Überaus freundschaftliche Umarmung von Johanna Mikl-Leitner und Wolfgang Sobotka in der Politischen Akademie der ÖVP in Wien, wo der Wechsel zwischen Innenministerium und NÖ Landesregierung mit Bundesparteiobmann Reinhold Mitterlehner verkündet wurde.  |  NOEN, APA/Pfarrhofer
Wolfgang Sobotka hatte seine politische Zukunft sicherlich nicht in Richtung Innenministerium geplant. Dennoch vermittelte der VP-Politiker aus Waidhofen/Ybbs bei der sonntägigen Pressekonferenz den Eindruck, dass er schon voll auf seine neue Aufgabe in der Bundesregierung fokussiert ist.

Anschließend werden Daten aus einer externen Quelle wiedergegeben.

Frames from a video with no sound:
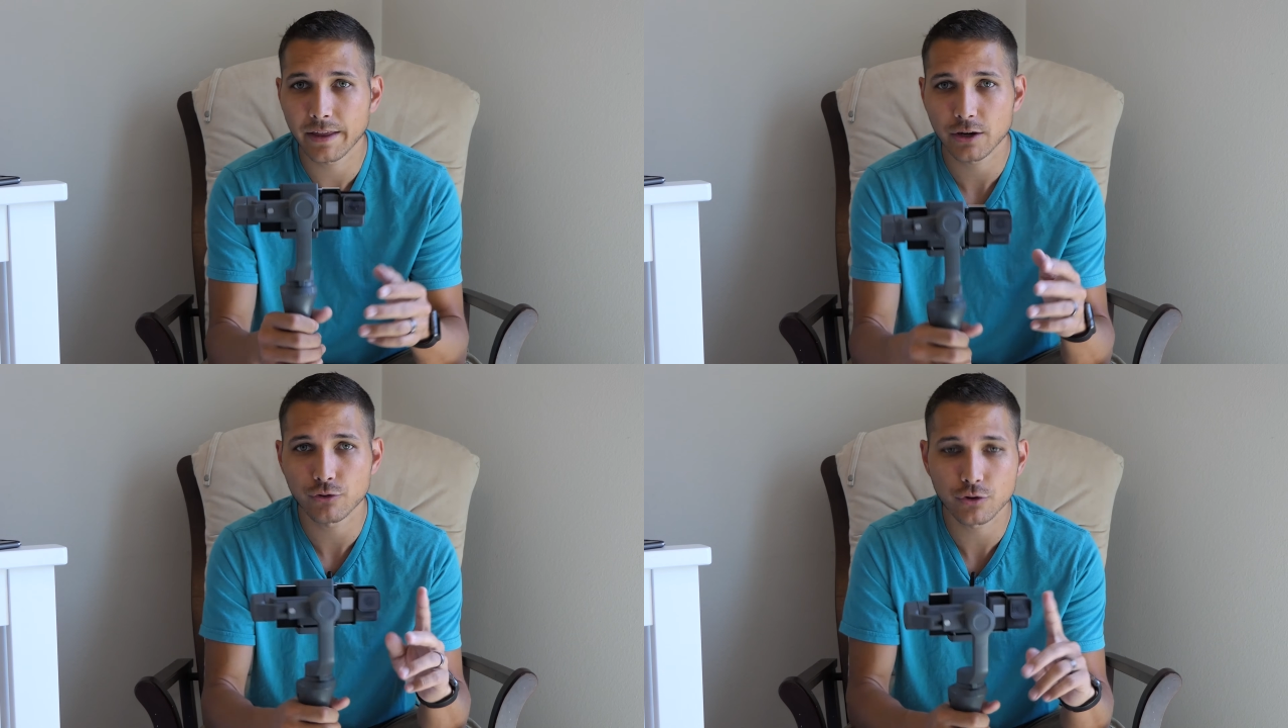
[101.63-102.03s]

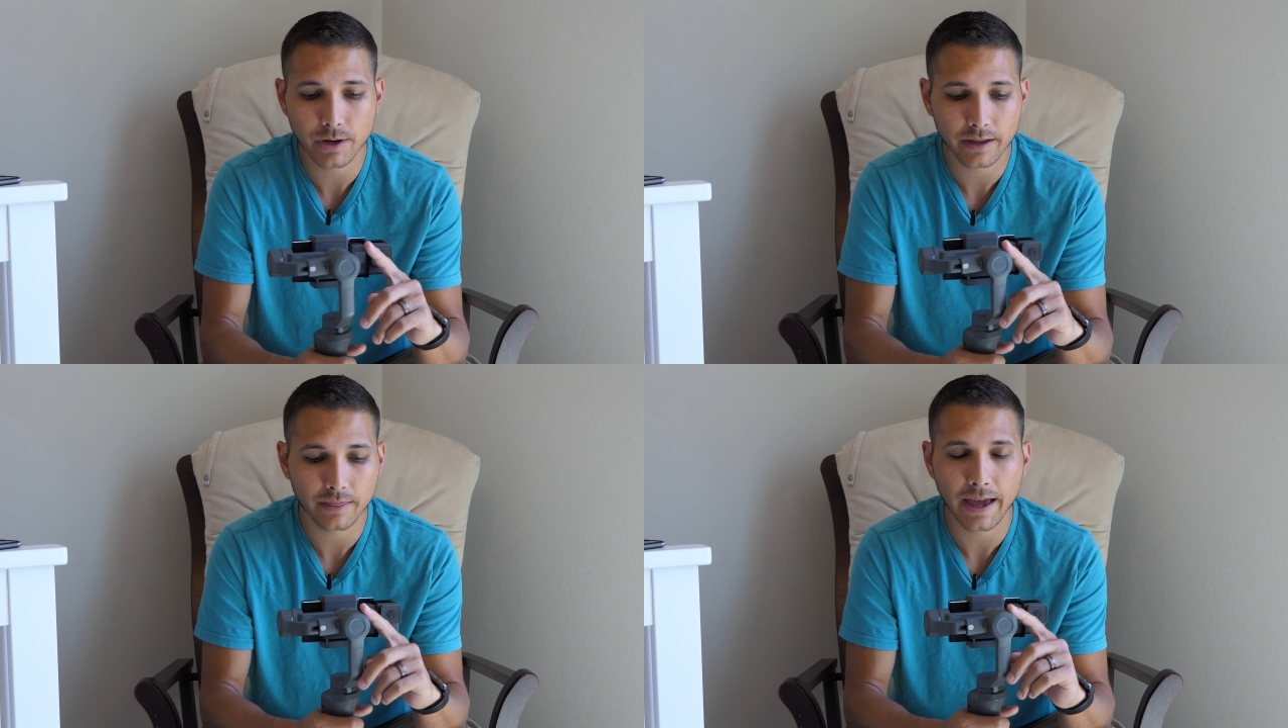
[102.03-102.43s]
then you do
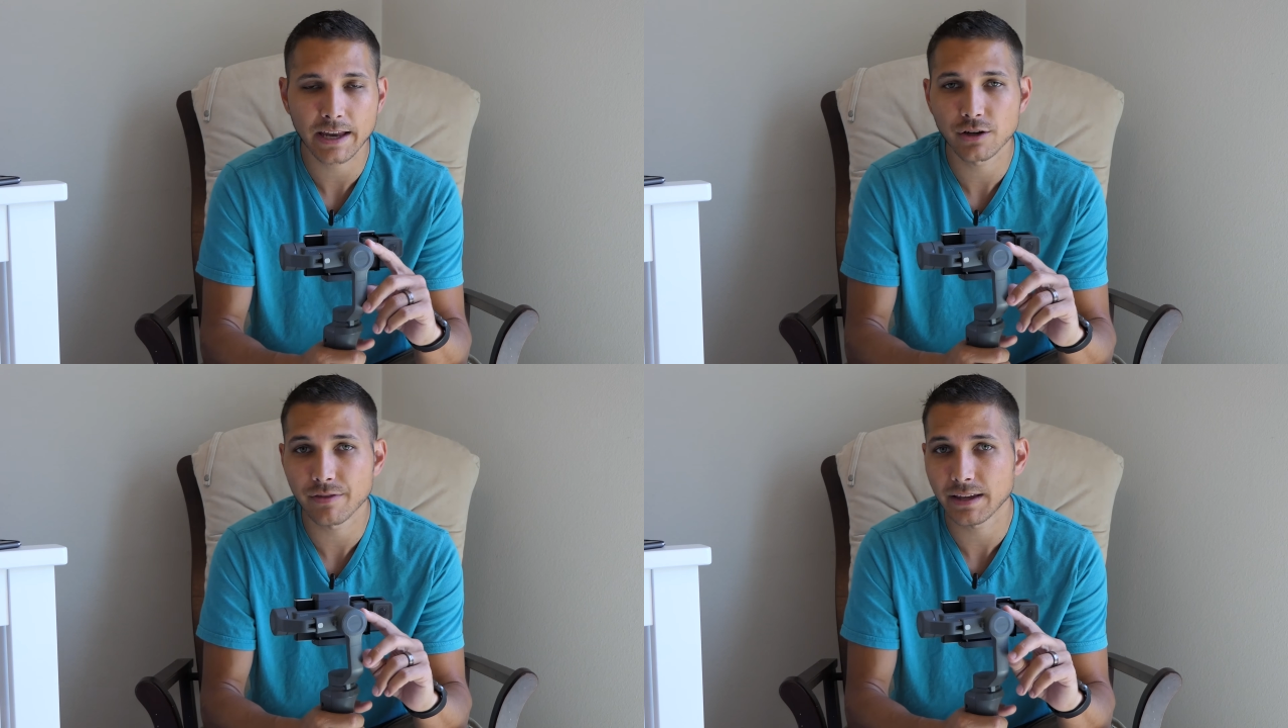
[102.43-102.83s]
get the
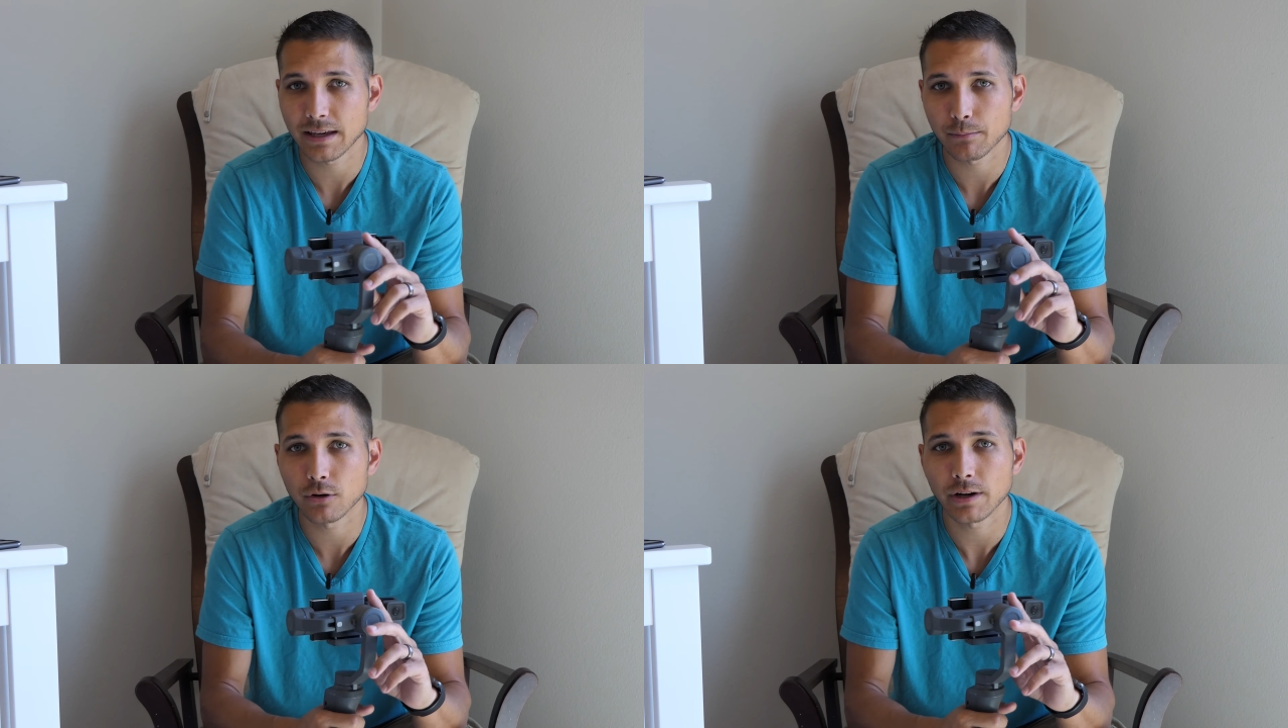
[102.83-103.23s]
edge of the
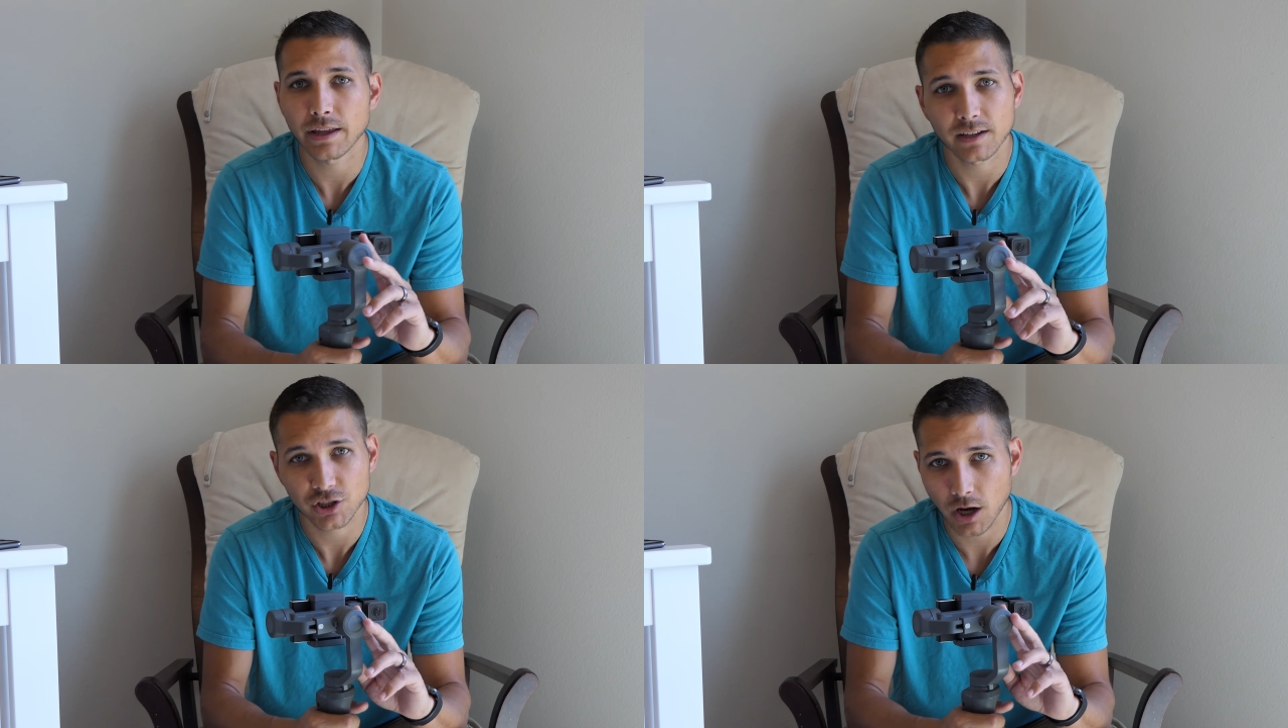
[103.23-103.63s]
gimbal
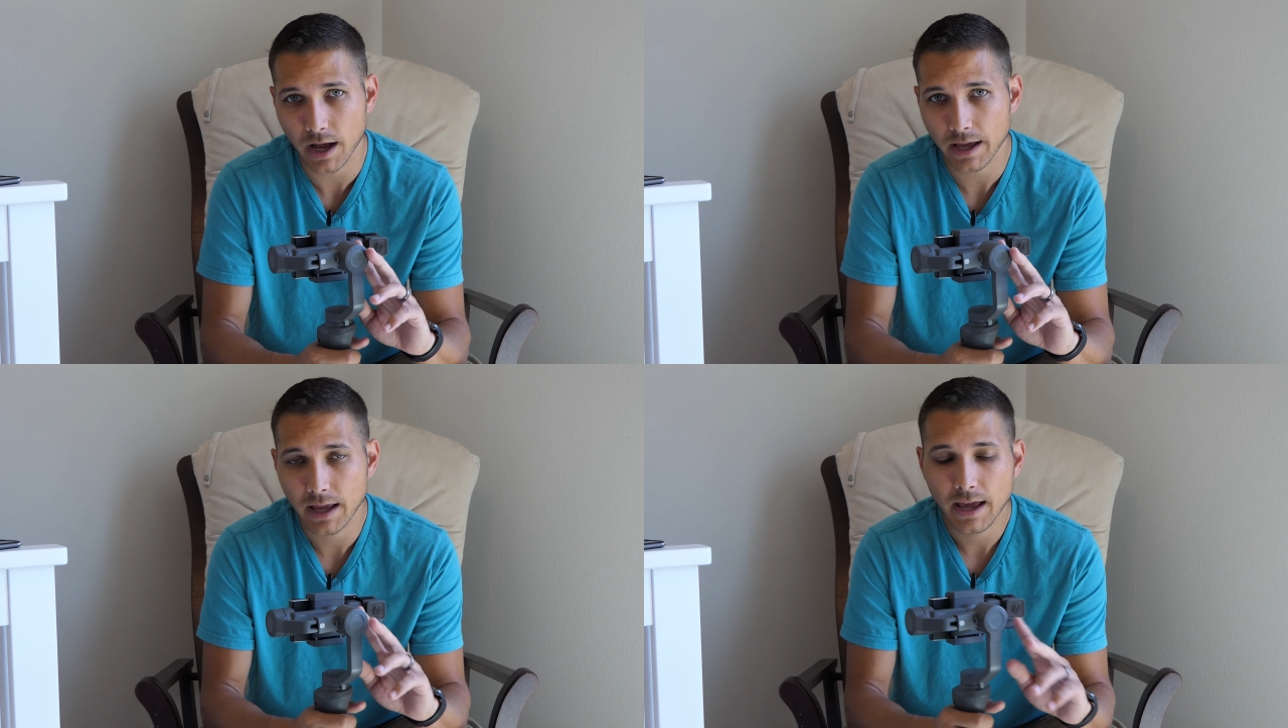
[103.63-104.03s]
in the shot.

Sobotka verkündete, dass er den Weg von Johanna Mikl-Leitner weitergehen werde. Sobotka: „Das Innenministerium ist das Schlüsselministerium schlechthin und zentrale Drehscheibe für die zentralen Herausforderungen unserer Tage, nämlich Sicherheit und Migration.“ Nachsatz: „Ich bin bereit, mich mit all meiner Erfahrung, Kraft und Leidenschaft für diese Aufgabe einzusetzen.“

Dass er von manchen Wiener Medien bereits abqualifiziert worden ist, bevor überhaupt die Angelobung stattgefunden hat, ärgert ihn genauso wie die Mutmaßungen, es habe ein Zerwürfnis mit Landeshauptmann Erwin Pröll gegeben. Sobotka zur NÖN: „Ich habe in Niederösterreich gelernt, Politik zu machen. Da geht es nicht um persönliche Befindlichkeiten, da geht es um die Sache. Das ist das Erfolgsgeheimnis und so soll es auch bleiben.“ Natürlich habe es für ihn auch Bedenken gegeben, habe er nicht sofort zugesagt. Aber: „Wer mich kennt, weiß: Wenn eine Diskussion beendet ist, dann ist sie beendet. Da gibt es kein Zurückschauen mehr.“

Sobotka bleibt weiter NÖAAB-Landesobmann

Auch als Innenminister wird Sobotka weiter in der NÖ Landespolitik fest verankert sein. Er behält die Funktion des Landesobmannes des NÖAAB, des Arbeitnehmerbundes der ÖVP.
Bereits kurze Zeit nach dem Bundesparteivorstand der ÖVP, bei dem die Rochade beschlossen worden war, tauschten sich Wolfgang Sobotka und Johanna Mikl-Leitner noch in der Nacht auf Montag gegenseitig aus, was in dem jeweiligen neuen Arbeitsumfeld zu erwarten ist.